Crucial’s BX500 internal SSD offers a lot of capacity for not so much cash, along with great everyday, real-world performance. Most users will be perfectly happy with this QLC drive, as long as they don’t bang on it too hard—as in writing large amounts of data in a short period of time, or filling the drive to point where it runs out of NAND to treat as cache. At that point, write performance drops to around the hard-drive level.
DESIGN AND PRICE
The BX500 is a 7-mm-thick, super-light, 2.5-inch SATA 6Gbps SSD. It comes in several flavors: The 2TB capacity we tested (currently $200 on Amazon), 1TB ($90 on Amazon [go.pcworld.com/90am]) , 480GB ($55 on Amazon [go.pcworld.com/55am]), and 240GB ($39.95 on Amazon [go. pcworld.com/39am]). That’s about as cheap as you’ll find, not to mention a rather interesting mix of capacities.
Normally you’ll see 250GB and 500GB drives sold in product lines that feature 1TB and 2TB models, or conversely, 980GB and 1920GB with 240GB and 480GB drives. This is due to the percentage of NAND used for overprovisioning (allotting spare cells as replacements). Crucial obviously feels that the lower-capacity BX500s require more, which might have something to do with intelligent caching. Or not.

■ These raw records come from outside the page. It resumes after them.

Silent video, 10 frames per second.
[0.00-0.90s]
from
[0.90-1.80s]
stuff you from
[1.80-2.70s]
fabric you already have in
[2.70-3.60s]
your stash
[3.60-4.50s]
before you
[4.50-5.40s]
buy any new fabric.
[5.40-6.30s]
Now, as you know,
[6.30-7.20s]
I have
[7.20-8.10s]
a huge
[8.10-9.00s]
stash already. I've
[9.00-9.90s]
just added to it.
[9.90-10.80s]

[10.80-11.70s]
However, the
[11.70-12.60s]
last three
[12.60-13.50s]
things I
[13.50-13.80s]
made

The BX500 employs a Silicon Motion SM2259XT controller. The four NAND chips inside our 2TB test model bore the OBY22NX894 marking. I found no reference to those NAND part numbers online; however, there were four chips on the rather small PC board inside the unit. The large drop in performance after running out of secondary cache during our long 450GB write test strongly suggests that it’s QLC or quad-level cell/4-bit (16 voltage levels).